Each Monday, Sports Illustrated’s Peter King publishes a fantastic five-page website column on football. My favorite page is always the fifth one, in which he lists the ten things he thinks he thinks that week about football, life, and coffee. (Go figure about the coffee.)
It’s a great journalistic technique, this idea of listing things one thinks one thinks. After all, King can say all kinds of things without hopelessly committing himself in the particular direction of his comments; at the same time, if his instincts turn out to be correct, he can claim to have been the first one to have brought up the idea.
So, in that vein, this week I want to share with you some of the areas of research on which I’m working in Transformational Giving.
Don’t worry–it’s not esoteric stuff. Far from it. It’s all quite foundational. A lot of it is percolating in my brain as I begin to formally apply TG to a local church context. Inevitably TG will take any good Christian nonprofit there, to thinking through how we as Christian nonprofits interface with The Mother Ship.
So as you read these posts, I want to especially encourage you to post your comments in reply. Agree. Disagree. List three examples. Offer alternatives. Construct. Destruct. But whatever you do, don’t use the words ‘donor’, ‘friendraising’, or ‘wealth identifier overlay’.
My first ‘Things I think I think about TG’ post this week deals with the purpose of the nonprofit organization. I think everything about TG–and much related to church and nonprofit health in the future–hinges on us getting this right.

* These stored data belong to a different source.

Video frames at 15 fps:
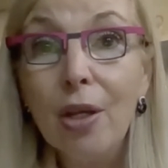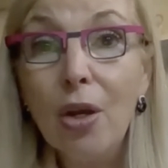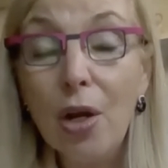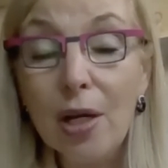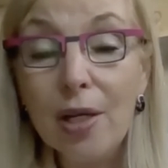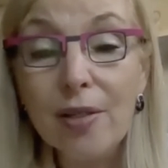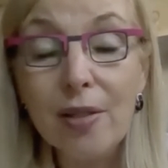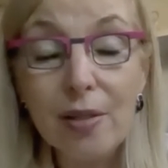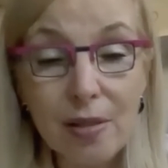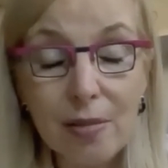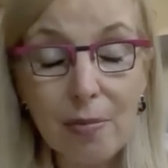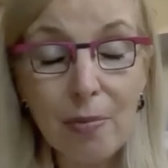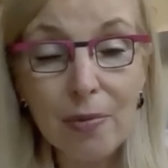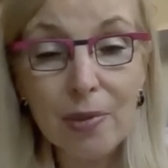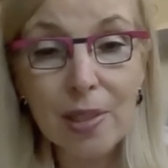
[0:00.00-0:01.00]
caused
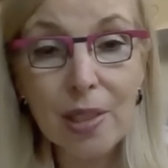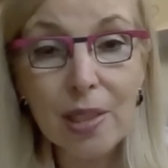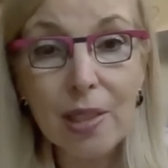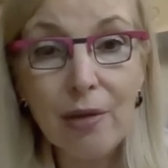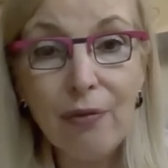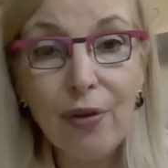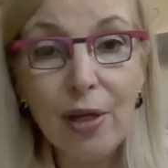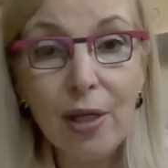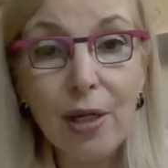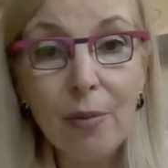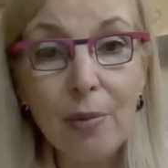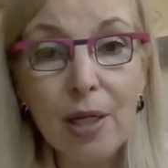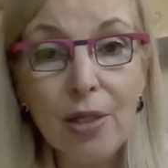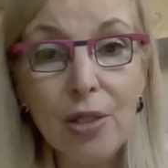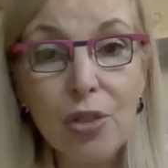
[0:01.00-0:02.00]
a significant
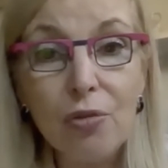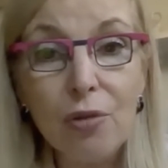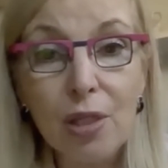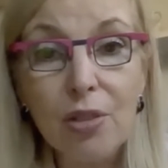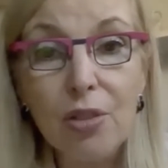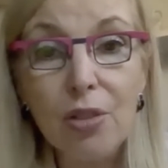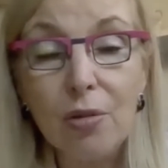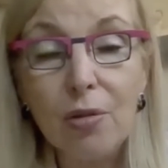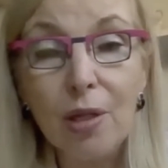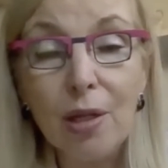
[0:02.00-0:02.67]
amount of stress.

It’s certainly possible (and we have five decades of proof in this regard) for a nonprofit to be financially and even programmatically successful in ways that either don’t aid the church’s maturity or, worse yet, actually inhibit it.
I’ve written about the risk of idolatry inherent in nonprofit work, and I’ve written about how enamored I am of Willie Cheng’s idea that nonprofits should always surge towards extinction.
Now I’m pondering a thought about the purpose of the Christian nonprofit, namely:
The Christian nonprofit is called into existence by God as a church renewal movement in the cause which it is called to champion.
I think I think that if we adopt this idea, we get a wholly different set of success metrics:
- Getting big wouldn’t be viewed inherently as a good thing or even as a goal; in fact, we’d view it with a certain amount of suspicion. After all,
- The real metric of success would be the degree to which the Christian nonprofit successfully re-embedded care of the particular cause back into the church.
- We’d definitely be measuring not only ROI but RII, and
- We’d know exactly when to go out of business, namely, when the church gets back in business and on firm footing in relation to the biblical cause God has given us to harangue the church about.
- Could that be what God has in mind when He calls us to found a nonprofit?
Nonprofit as church renewal movement. What do you think you think?